*** Material for this task ***

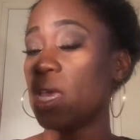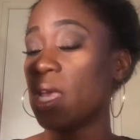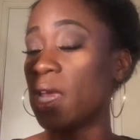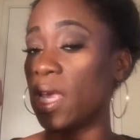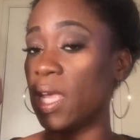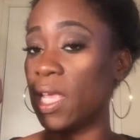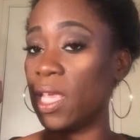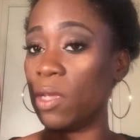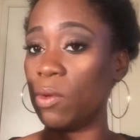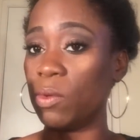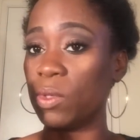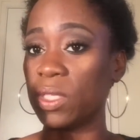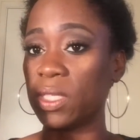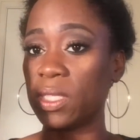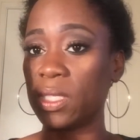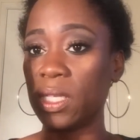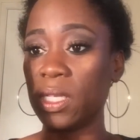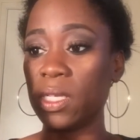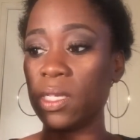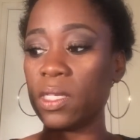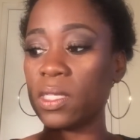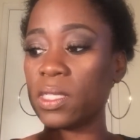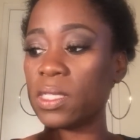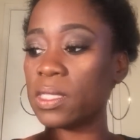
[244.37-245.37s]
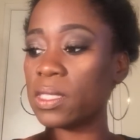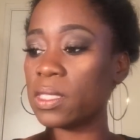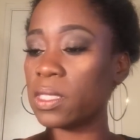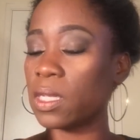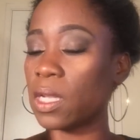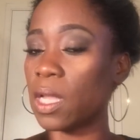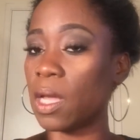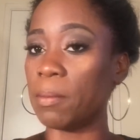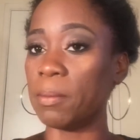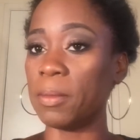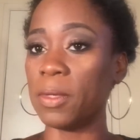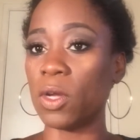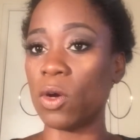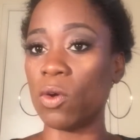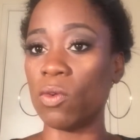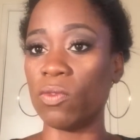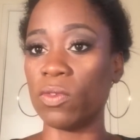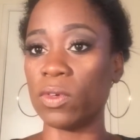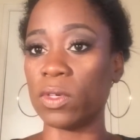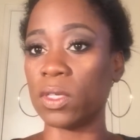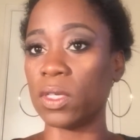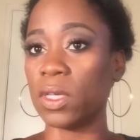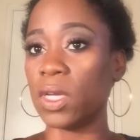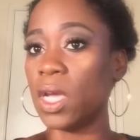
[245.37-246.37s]
and he was still slumped
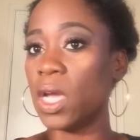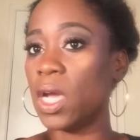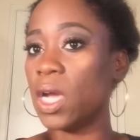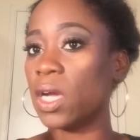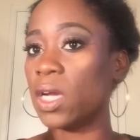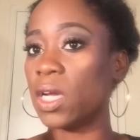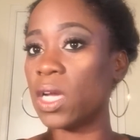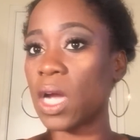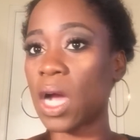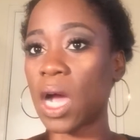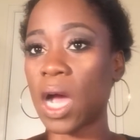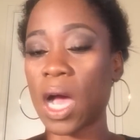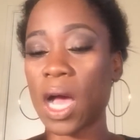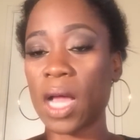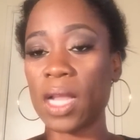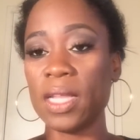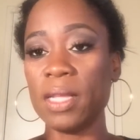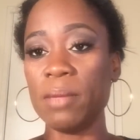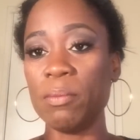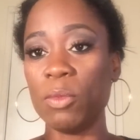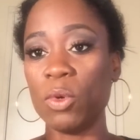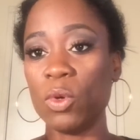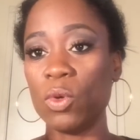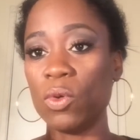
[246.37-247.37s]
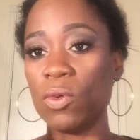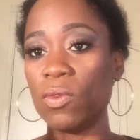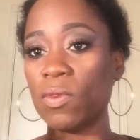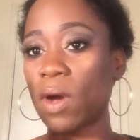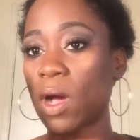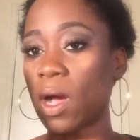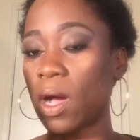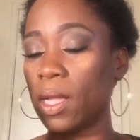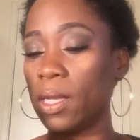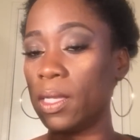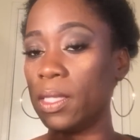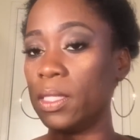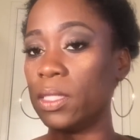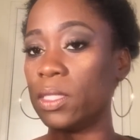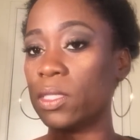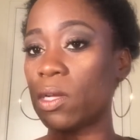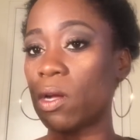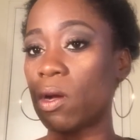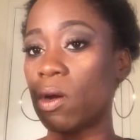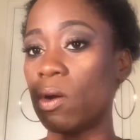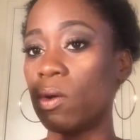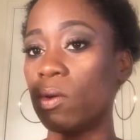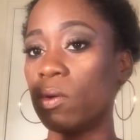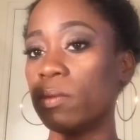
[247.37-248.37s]
over, could hardly move, hardly
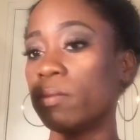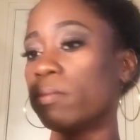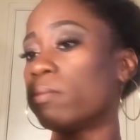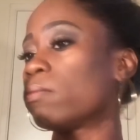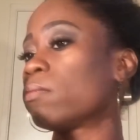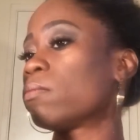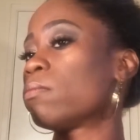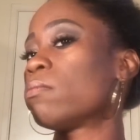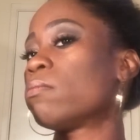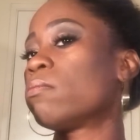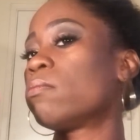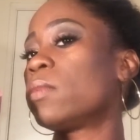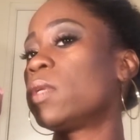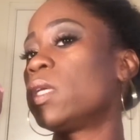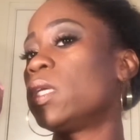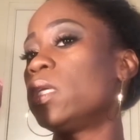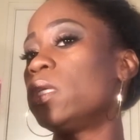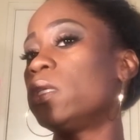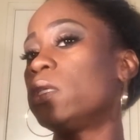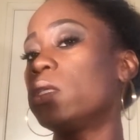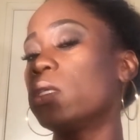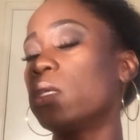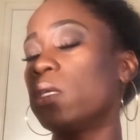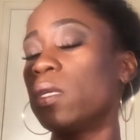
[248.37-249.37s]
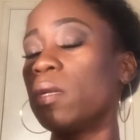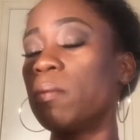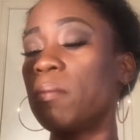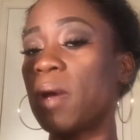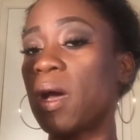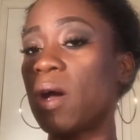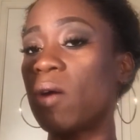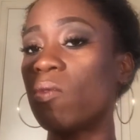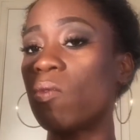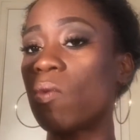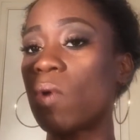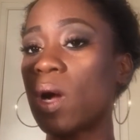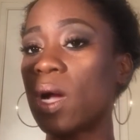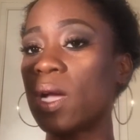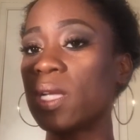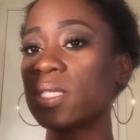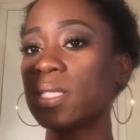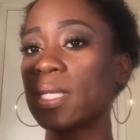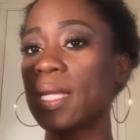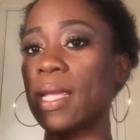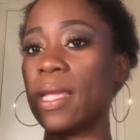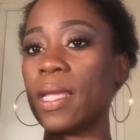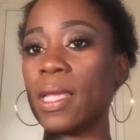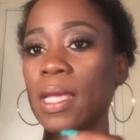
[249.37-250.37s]
talk, he took the
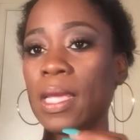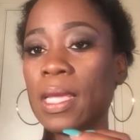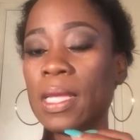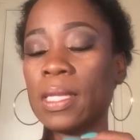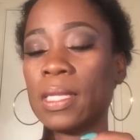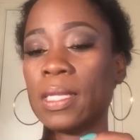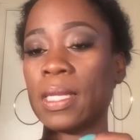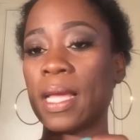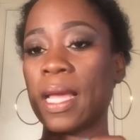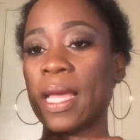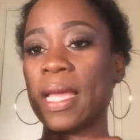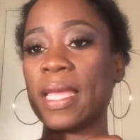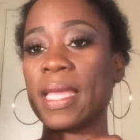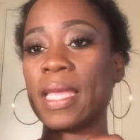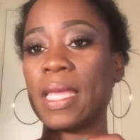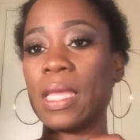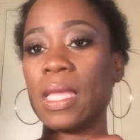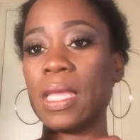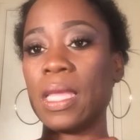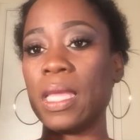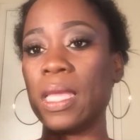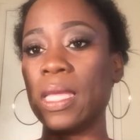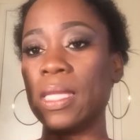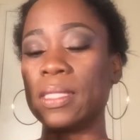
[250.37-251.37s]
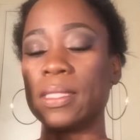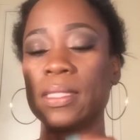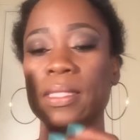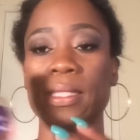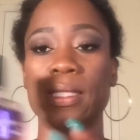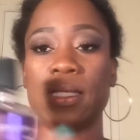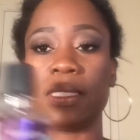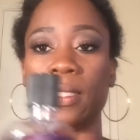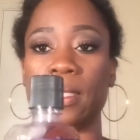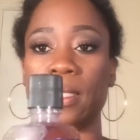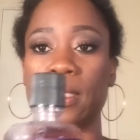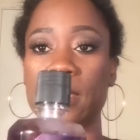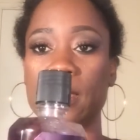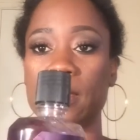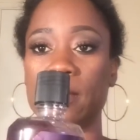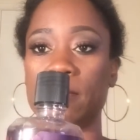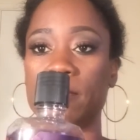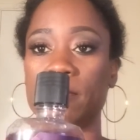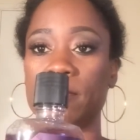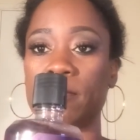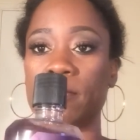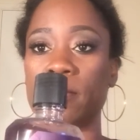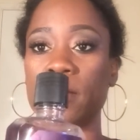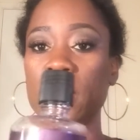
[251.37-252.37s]
mouthwash, and like instantly
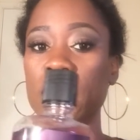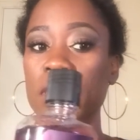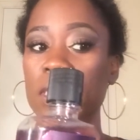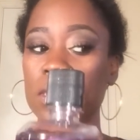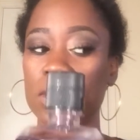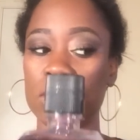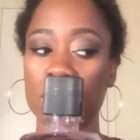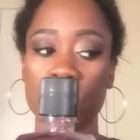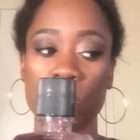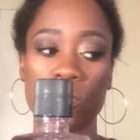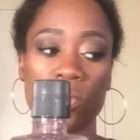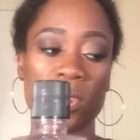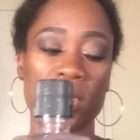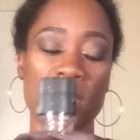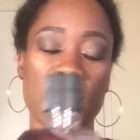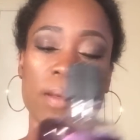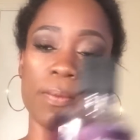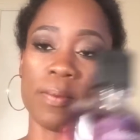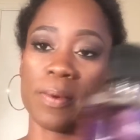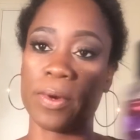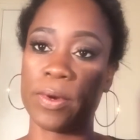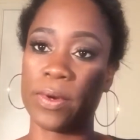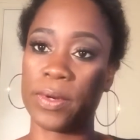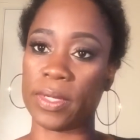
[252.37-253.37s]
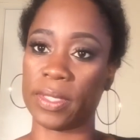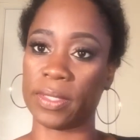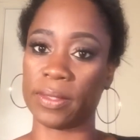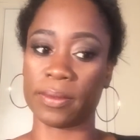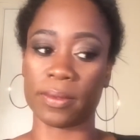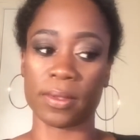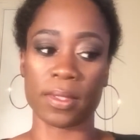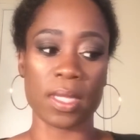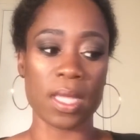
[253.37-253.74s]
his tooth stopped hurting.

*** End of Material for this task ***

Nothing but the lines from the one containing "[245.37-246.37s]" through the last line of the records should appear in the copy, exactly as written and without pictures.

Answer to the problem:
[245.37-246.37s]
and he was still slumped
[246.37-247.37s]
[247.37-248.37s]
over, could hardly move, hardly
[248.37-249.37s]
[249.37-250.37s]
talk, he took the
[250.37-251.37s]
[251.37-252.37s]
mouthwash, and like instantly
[252.37-253.37s]
[253.37-253.74s]
his tooth stopped hurting.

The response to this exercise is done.